Dados do Federal Reserve mostram que o spread entre o CP não financeiro com classificação AA de 30 dias e a Secured Overnight Funding Rate (SOFR) de um mês ampliou-se para 6 pontos-base, ante zero antes do início do conflito.

Esse spread reflete o prêmio que os investidores exigem por empréstimos corporativos sem garantia em relação ao financiamento lastreado em títulos do Tesouro.

Sua ampliação sugere que os custos de captação estão subindo e as condições de crédito estão se apertando.

Tomadores com classificação mais baixa estão vendo aumentos mais acentuados. O spread para emissores não financeiros A2/P2 saltou para 44 pontos-base, ante 17 pontos-base antes da guerra.

"Está custando (aos emissores de commercial paper) um pouco mais financiar suas carteiras", disse Teresa Ho, chefe de estratégia de duração curta nos EUA do J.P. Morgan em Boston.

No lado da demanda, os investidores estão ficando mais cautelosos. Ho observou que os compradores de CP estão se retraindo em meio à incerteza, pois "não sabemos como a liquidez vai se comportar nas próximas semanas."

Fundos prime de mercado monetário, grandes compradores de commercial paper, também registraram flutuações.

Seus ativos caíram 2% para $1.246 trillion na semana encerrada em April 1, sugerindo que alguns investidores podem estar deixando os papéis vencerem em vez de reinvestir.
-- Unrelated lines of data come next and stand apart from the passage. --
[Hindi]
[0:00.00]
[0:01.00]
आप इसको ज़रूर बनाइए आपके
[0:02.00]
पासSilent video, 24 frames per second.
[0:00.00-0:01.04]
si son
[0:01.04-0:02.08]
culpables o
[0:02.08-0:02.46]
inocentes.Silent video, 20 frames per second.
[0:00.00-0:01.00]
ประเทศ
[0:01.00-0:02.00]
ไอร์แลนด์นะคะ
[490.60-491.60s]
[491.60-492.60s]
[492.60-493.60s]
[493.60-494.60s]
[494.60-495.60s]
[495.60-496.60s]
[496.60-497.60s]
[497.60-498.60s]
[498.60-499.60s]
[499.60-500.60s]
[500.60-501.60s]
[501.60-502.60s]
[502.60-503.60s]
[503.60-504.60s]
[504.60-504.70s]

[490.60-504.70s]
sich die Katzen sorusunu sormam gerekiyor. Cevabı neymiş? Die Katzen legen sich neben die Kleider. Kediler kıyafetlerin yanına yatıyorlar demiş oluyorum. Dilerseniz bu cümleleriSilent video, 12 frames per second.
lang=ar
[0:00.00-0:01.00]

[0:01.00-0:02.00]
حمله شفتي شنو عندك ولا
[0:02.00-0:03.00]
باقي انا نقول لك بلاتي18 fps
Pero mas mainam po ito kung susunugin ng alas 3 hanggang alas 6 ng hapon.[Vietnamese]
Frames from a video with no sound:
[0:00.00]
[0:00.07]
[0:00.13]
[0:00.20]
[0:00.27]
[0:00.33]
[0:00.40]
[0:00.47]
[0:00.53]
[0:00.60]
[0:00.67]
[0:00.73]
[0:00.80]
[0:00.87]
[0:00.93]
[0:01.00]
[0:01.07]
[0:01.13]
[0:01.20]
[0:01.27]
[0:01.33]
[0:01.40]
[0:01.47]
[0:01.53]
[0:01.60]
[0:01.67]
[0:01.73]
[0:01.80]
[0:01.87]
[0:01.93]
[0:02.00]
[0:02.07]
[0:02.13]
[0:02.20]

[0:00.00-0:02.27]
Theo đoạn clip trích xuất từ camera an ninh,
Crédito de menor qualidade mostra rachaduras iniciais

Participantes do mercado prestam atenção aos segmentos de classificação mais baixa do mercado de CP, que tipicamente são os primeiros a se deteriorar em períodos de estresse.

O spread entre emissores A2/P2 e os top-rated A1/P1 ampliou-se para 38 pontos-base, ante 20 pontos-base antes do conflito.

Embora ainda muito abaixo dos níveis de crise observados durante a pandemia de COVID-19, analistas dizem que o movimento reflete um ambiente de leve aversão ao risco.

Em períodos de maior incerteza, fundos de mercado monetário tendem a se afastar de emissores de menor qualidade, exigindo rendimentos mais altos e ampliando ainda mais os spreads.

Custos de financiamento bancário também sobem

Sinais de tensão também surgem no mercado de US$2 trillion de bank floating rate note (FRN) dos EUA, um segmento frequentemente negligenciado que fica entre o financiamento de curto prazo e a dívida corporativa de prazo mais longo.

Segundo o JP Morgan, o spread dos FRNs bancários de seis meses sobre a SOFR overnight alargou cerca de 13 pontos-base, para 33 pontos-base em março.

Os FRNs são uma fonte chave de financiamento sem garantia para grandes bancos dos EUA, e spreads em alta são amplamente vistos como indicativo de aperto nas condições financeiras.

"A história geral do financiamento corporativo é sobre as pessoas se tornando mais cautelosas quanto ao risco de contraparte e às exposições de crédito", disse Joseph Abate.

Tom cauteloso enquanto a incerteza persiste

Embora os movimentos atuais nos mercados de crédito permaneçam contidos, analistas alertam que tensões geopolíticas contínuas podem amplificar essas pressões.

Com os custos de financiamento subindo e os investidores ficando mais seletivos, os sinais iniciais de estresse nos mercados de crédito de curto prazo podem tornar-se mais pronunciados se o conflito se arrastar, potencialmente apertando as condições de liquidez em todo o sistema financeiro mais amplo.